Section 60 of the Therapeutic Goods Act: A pharmaceutical client submitted an application for registration of a new chemical entity to the TGA. Its application was rejected, mainly on safety grounds. An appeal submitted by the client pursuant to section 60 of the Therapeutic Goods Act for a reconsideration of the TGA's decision was unsuccessful, viz the Minister's delegate was deemed to have confirmed the TGA's initial decision pursuant to section 60(4) of the TG Act. We represented our client in an application to the AAT for a merits review of the decision of the Minister's delegate, and were successful in reversing the TGA's decision and achieving registration of our client's drug, before the matter proceeded to a full hearing.
European pharmaceutical company: We are representing a European pharmaceutical company that supplies OTC products in Australia. Proceedings have been issued seeking damages for personal injury against the company alleging that the bottle in which the product was supplied and which allegedly broke causing a hand injury to a professional musician was defective; and the company does not have adequate quality control mechanisms and systems to ensure the defects were not revealed.
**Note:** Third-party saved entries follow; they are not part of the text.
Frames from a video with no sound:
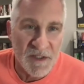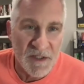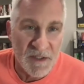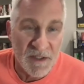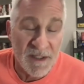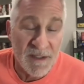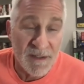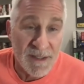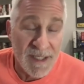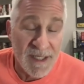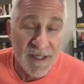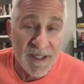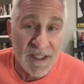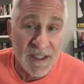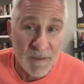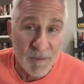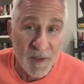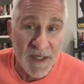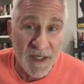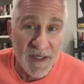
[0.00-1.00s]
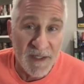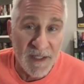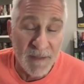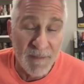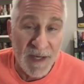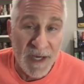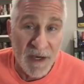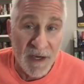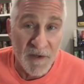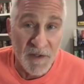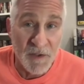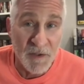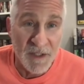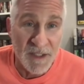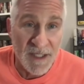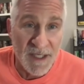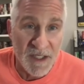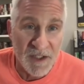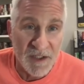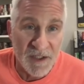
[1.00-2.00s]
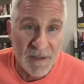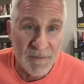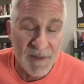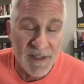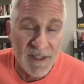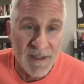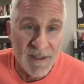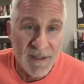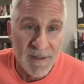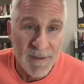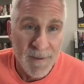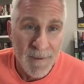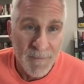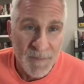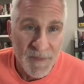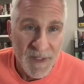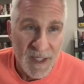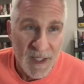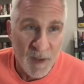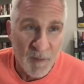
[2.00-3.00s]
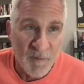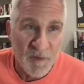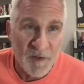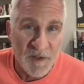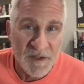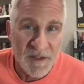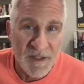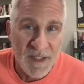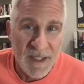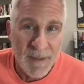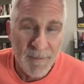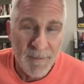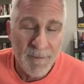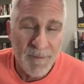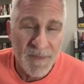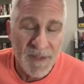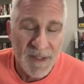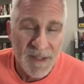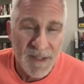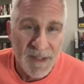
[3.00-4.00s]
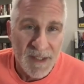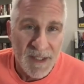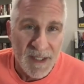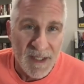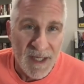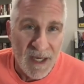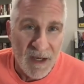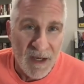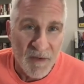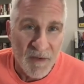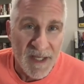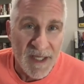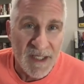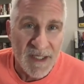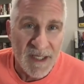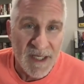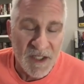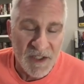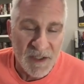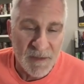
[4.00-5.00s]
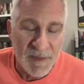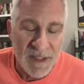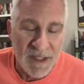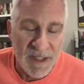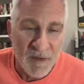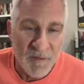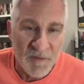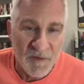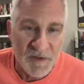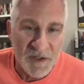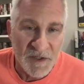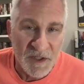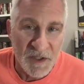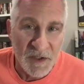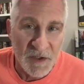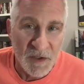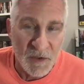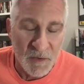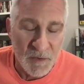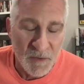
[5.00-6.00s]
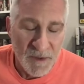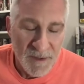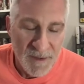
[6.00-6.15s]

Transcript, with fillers: To, again, explain to them how you can actually be helpful to them and how they can actually be helpful to you.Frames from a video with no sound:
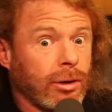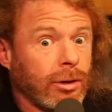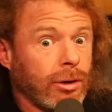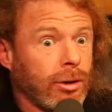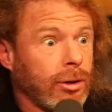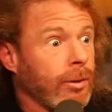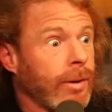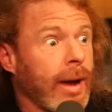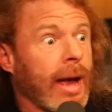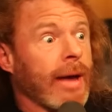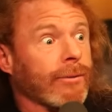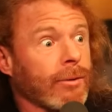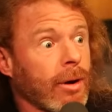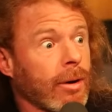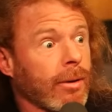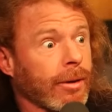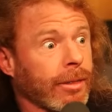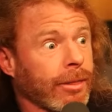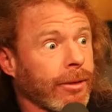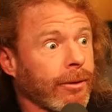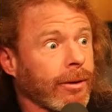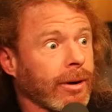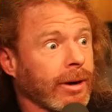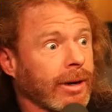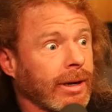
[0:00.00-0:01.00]
you have no
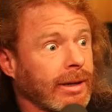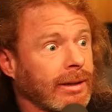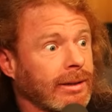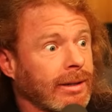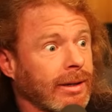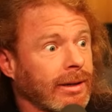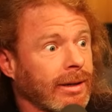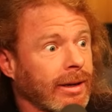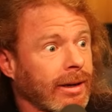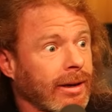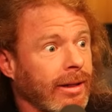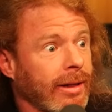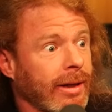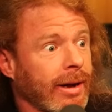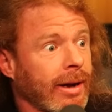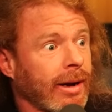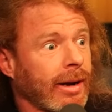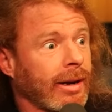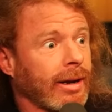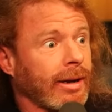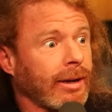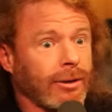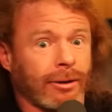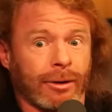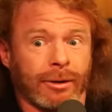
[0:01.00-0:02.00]
authority to declare
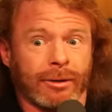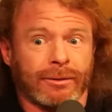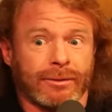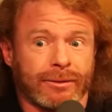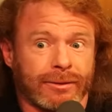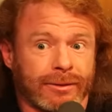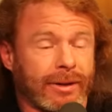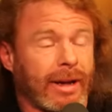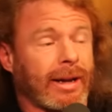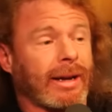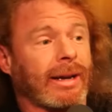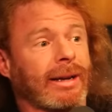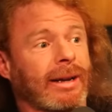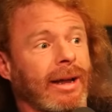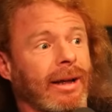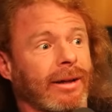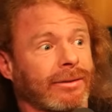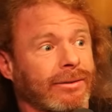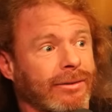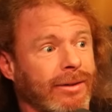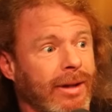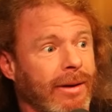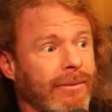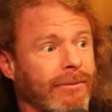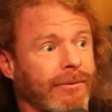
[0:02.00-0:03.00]
it, and you're setting
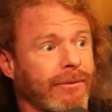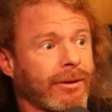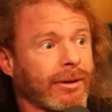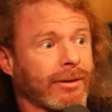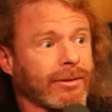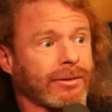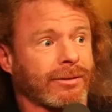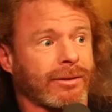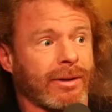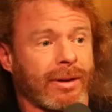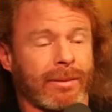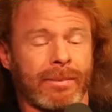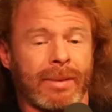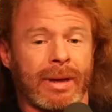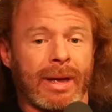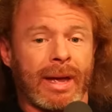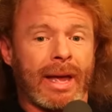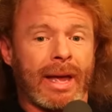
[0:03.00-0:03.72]
us up for some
Compliance with Australian regulatory legislation: We are advising two separate medical device clients and one pharmaceutical client in relation to compliance with Australian regulatory legislation and guidelines relating to their dealings with health professionals and establishing anti-corruption due diligence procedures.
Regulator refusal to approve a prescription pharmaceutical: We represent a pharmaceutical client in administrative review proceedings brought in respect of the Australian regulator's refusal to approve a prescription pharmaceutical in a relatively novel treatment for marketing in Australia.
Negative and misleading representations: We advised a leading pharmaceutical company in a successful complaint against a competitor company as a result of alleged negative and misleading representations to healthcare professionals by the competitor. We successfully obtained undertakings from the competitor in the context of threatened Federal Court proceedings.